У Лики лопнуло терпенье.
— Ладно, горе луковое. Без очков видно, что убийца из тебя никакой. Но ведь кто-то же прикончил этого…
— Егора Павловича Васюкина. Его документы у меня, — вздохнул Кирилл.
— Ты еще и документы его у себя оставил? Чтобы не создавать проблем милиции при аресте? Видно совсем с головой не дружишь, как говорят мои дети.
— А где они?
— Кто? — растерялась Лика.
— Твои дети.
— Не твоё дело! Где надо, там и дети! Ты лучше думай, как этого Егора снять с терраски.
— Я не знаю. Мне плохо, наверное, реакция на мертвеца началась, — заныл Кирилл.
— Это у тебя похмельный синдром начался! Но возможности спокойно страдать у тебя нет. Я не желаю, чтобы этот тип начал пахнуть у меня под окном, это сорвет мой творческий процесс.
— Какой процесс? — печально поинтересовался Кирилл.
— Ты меня достал своими вопросами! Это вообще не твое дело, понял?
— Понял, понял, не злись ради бога. Просто я не знаю, что делать. Господи, где была моя голова! Вчера парни в гостях были, дверь не заперли. Я просыпаюсь, а тут такое…
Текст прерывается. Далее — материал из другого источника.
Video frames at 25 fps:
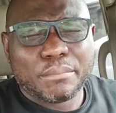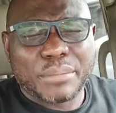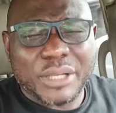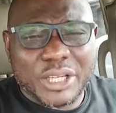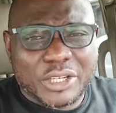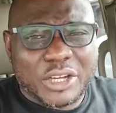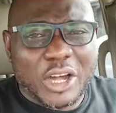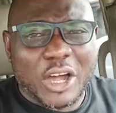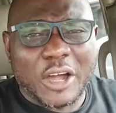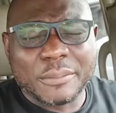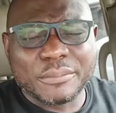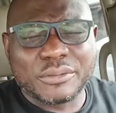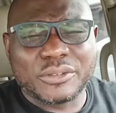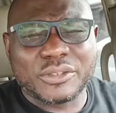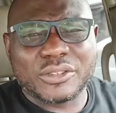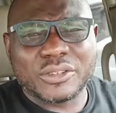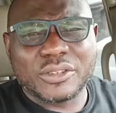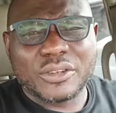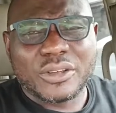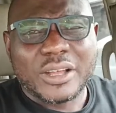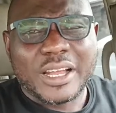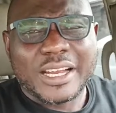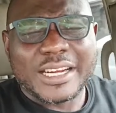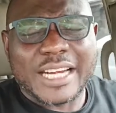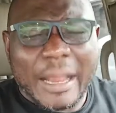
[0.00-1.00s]

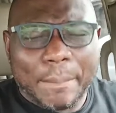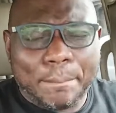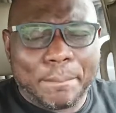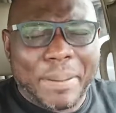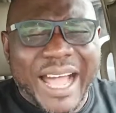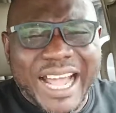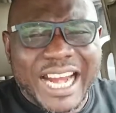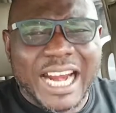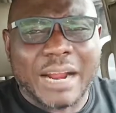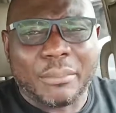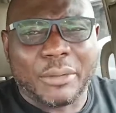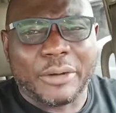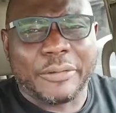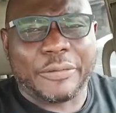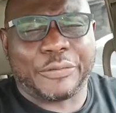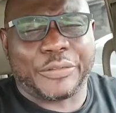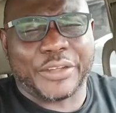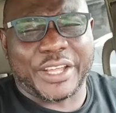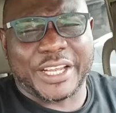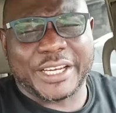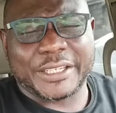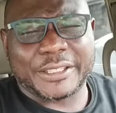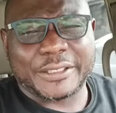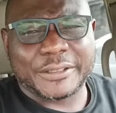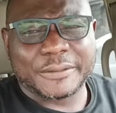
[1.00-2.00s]
becomes the paramount
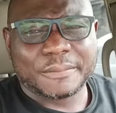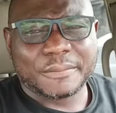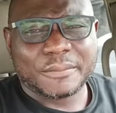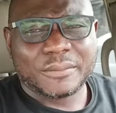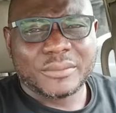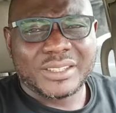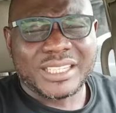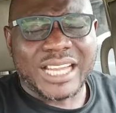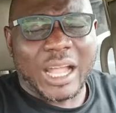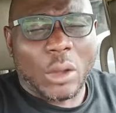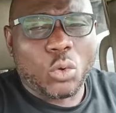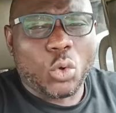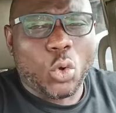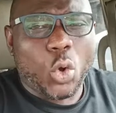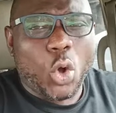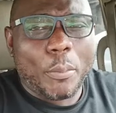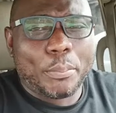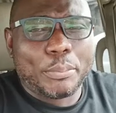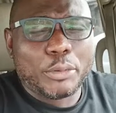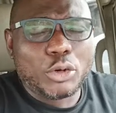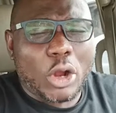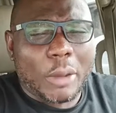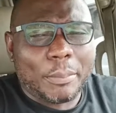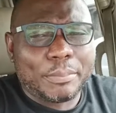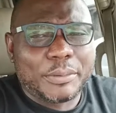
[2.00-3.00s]
thing that will
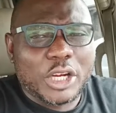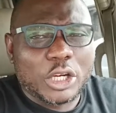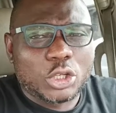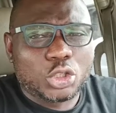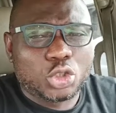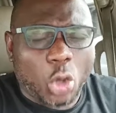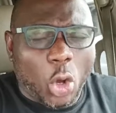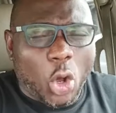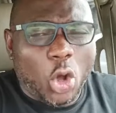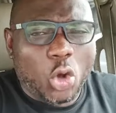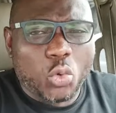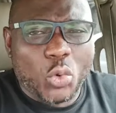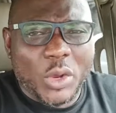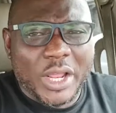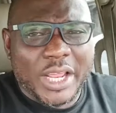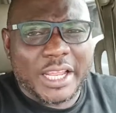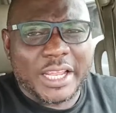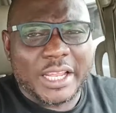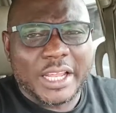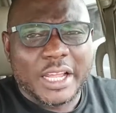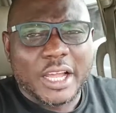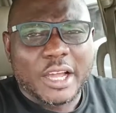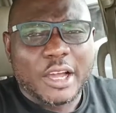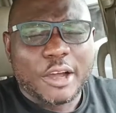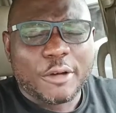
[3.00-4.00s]
open up the
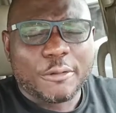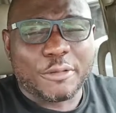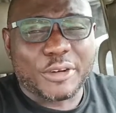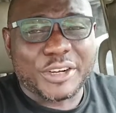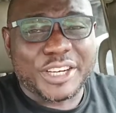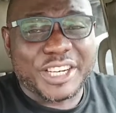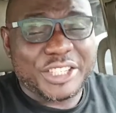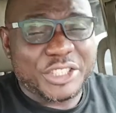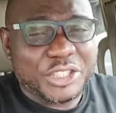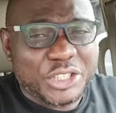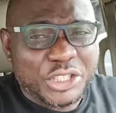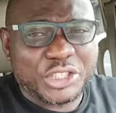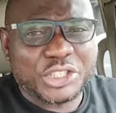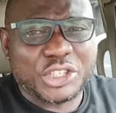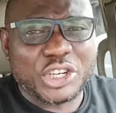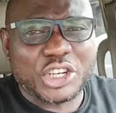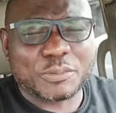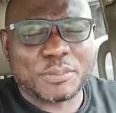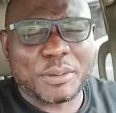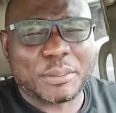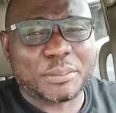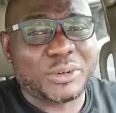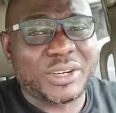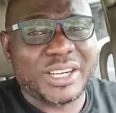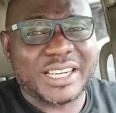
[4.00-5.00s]
doorway for the
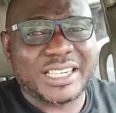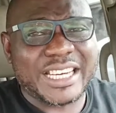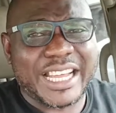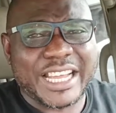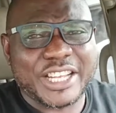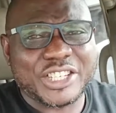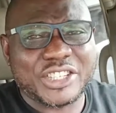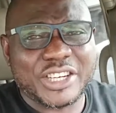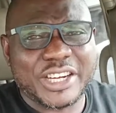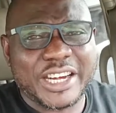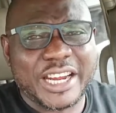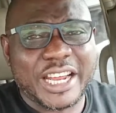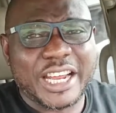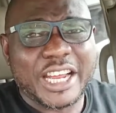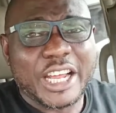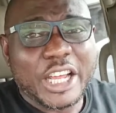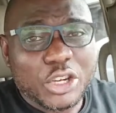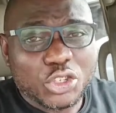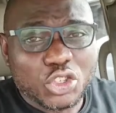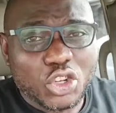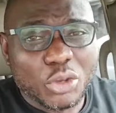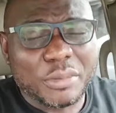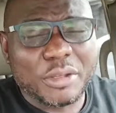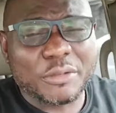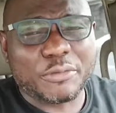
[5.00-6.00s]
indigenous people in Nigeria
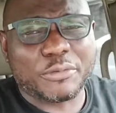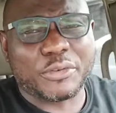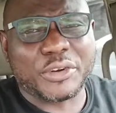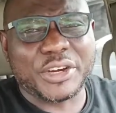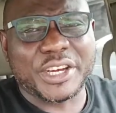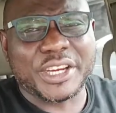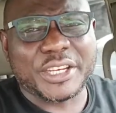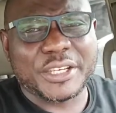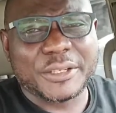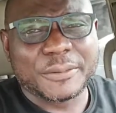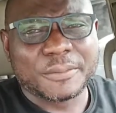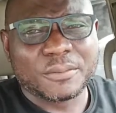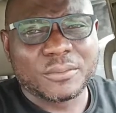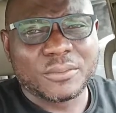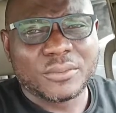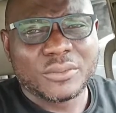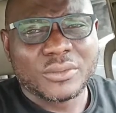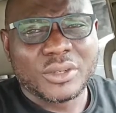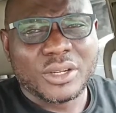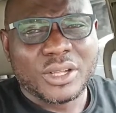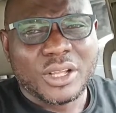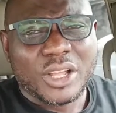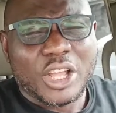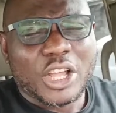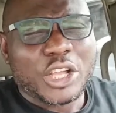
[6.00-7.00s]
to be free.
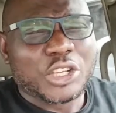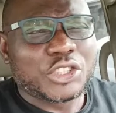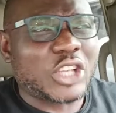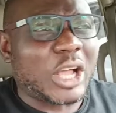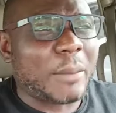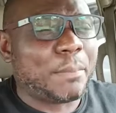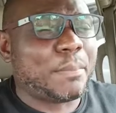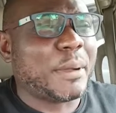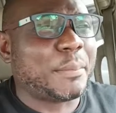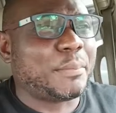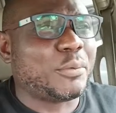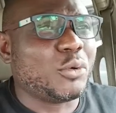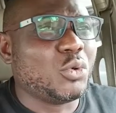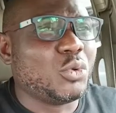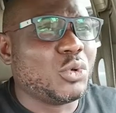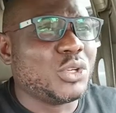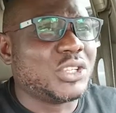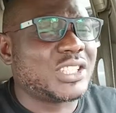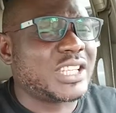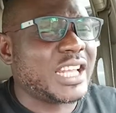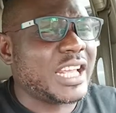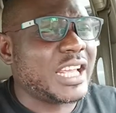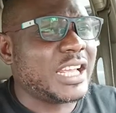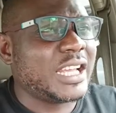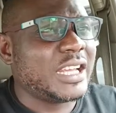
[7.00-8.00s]
Some people
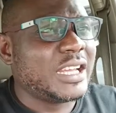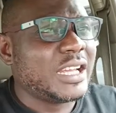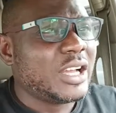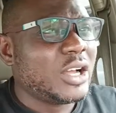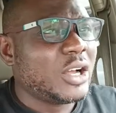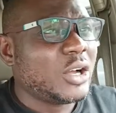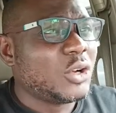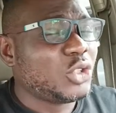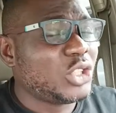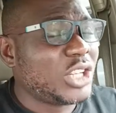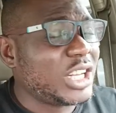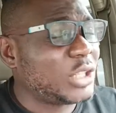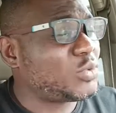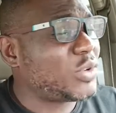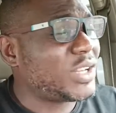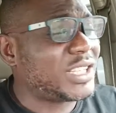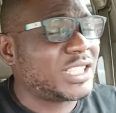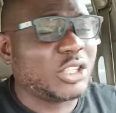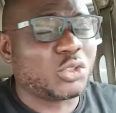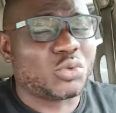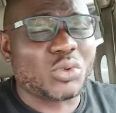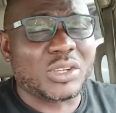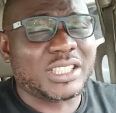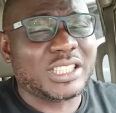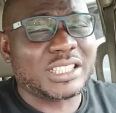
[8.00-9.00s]
will say the
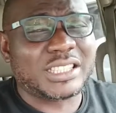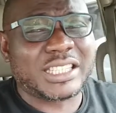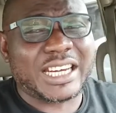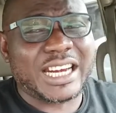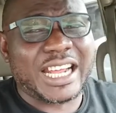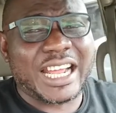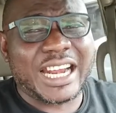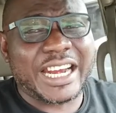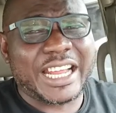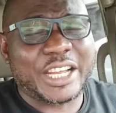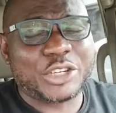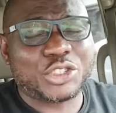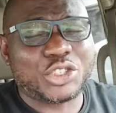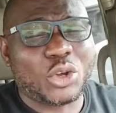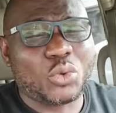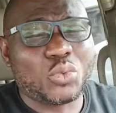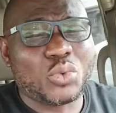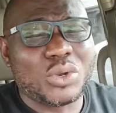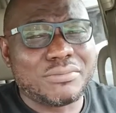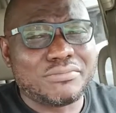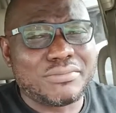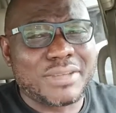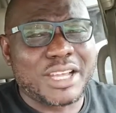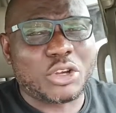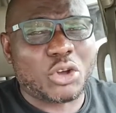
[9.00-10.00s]
2023
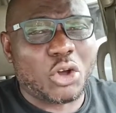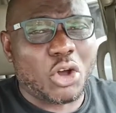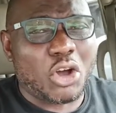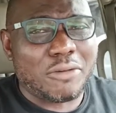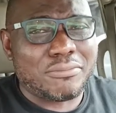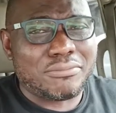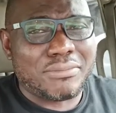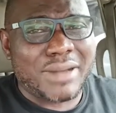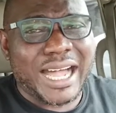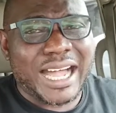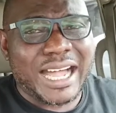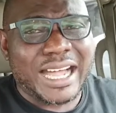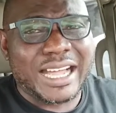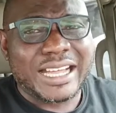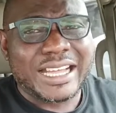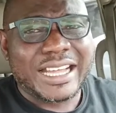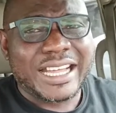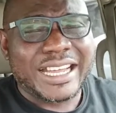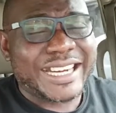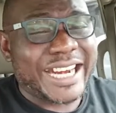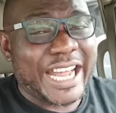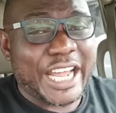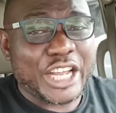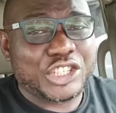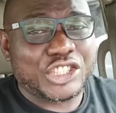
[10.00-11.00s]
election will make or mar
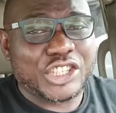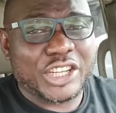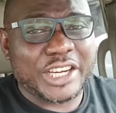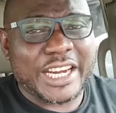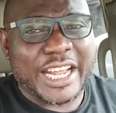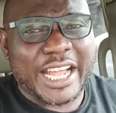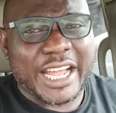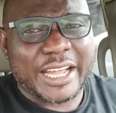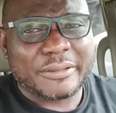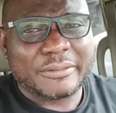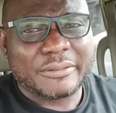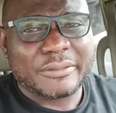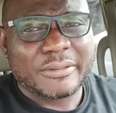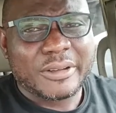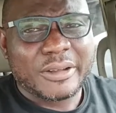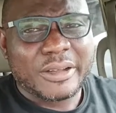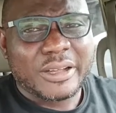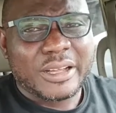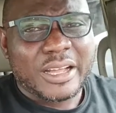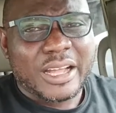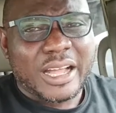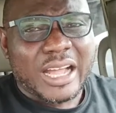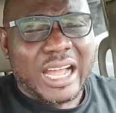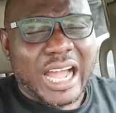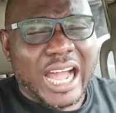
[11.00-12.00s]
Nigeria.
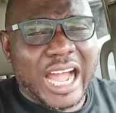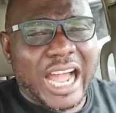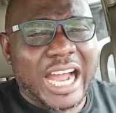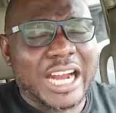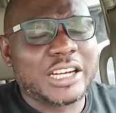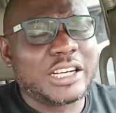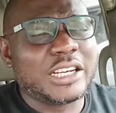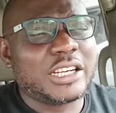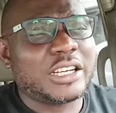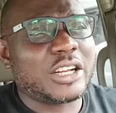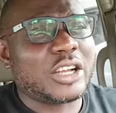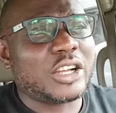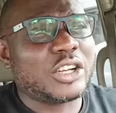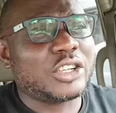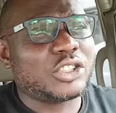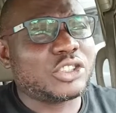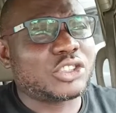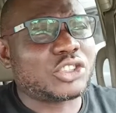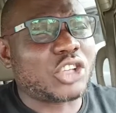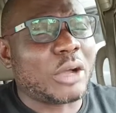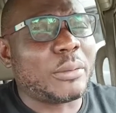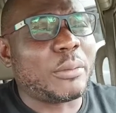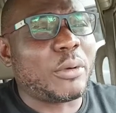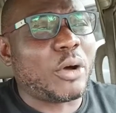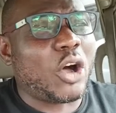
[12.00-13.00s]
And
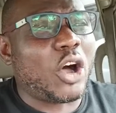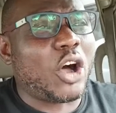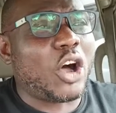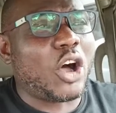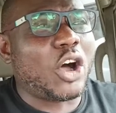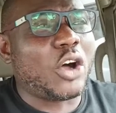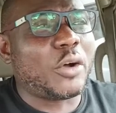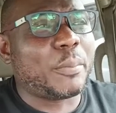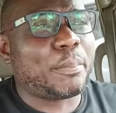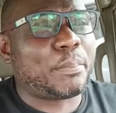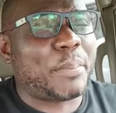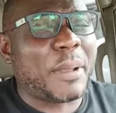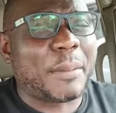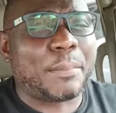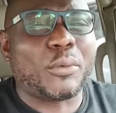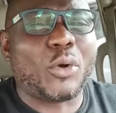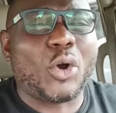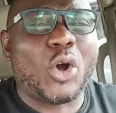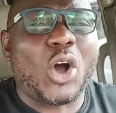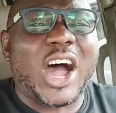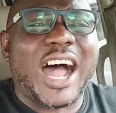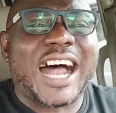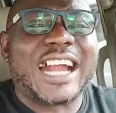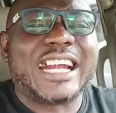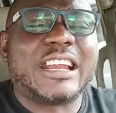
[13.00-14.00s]
some
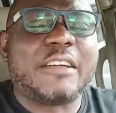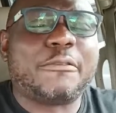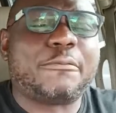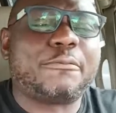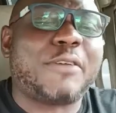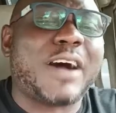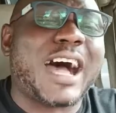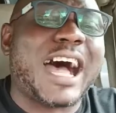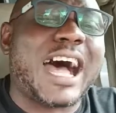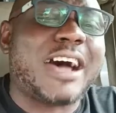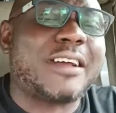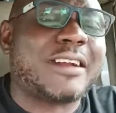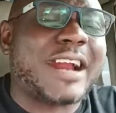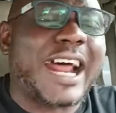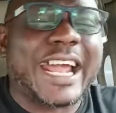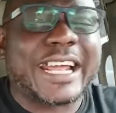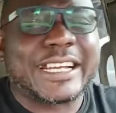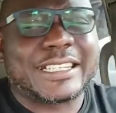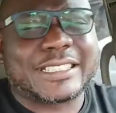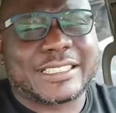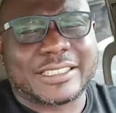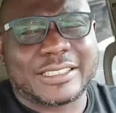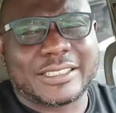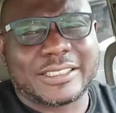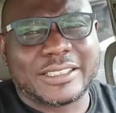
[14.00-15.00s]
people at the far
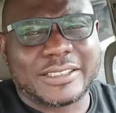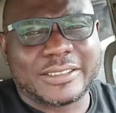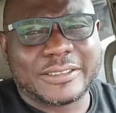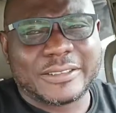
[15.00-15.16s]
right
Слушая горестные вздохи и стенания неудачливого пьяницы, Лика принялась размышлять. Конечно, проще всего было позвонить куда надо и избавиться и от трупа, и от этого стонущего кретина. И продолжать жить придуманными историями, в которых придуманные персонажи выпутывались из придуманных ситуаций. Но вот сегодня рядом с ней произошло настоящее убийство, и непонятным образом вляпавшийся в него субъект хнычет в телефонной трубке. Конечно, он совсем не похож на героев её романов, скорее на побитую брошенную собачонку.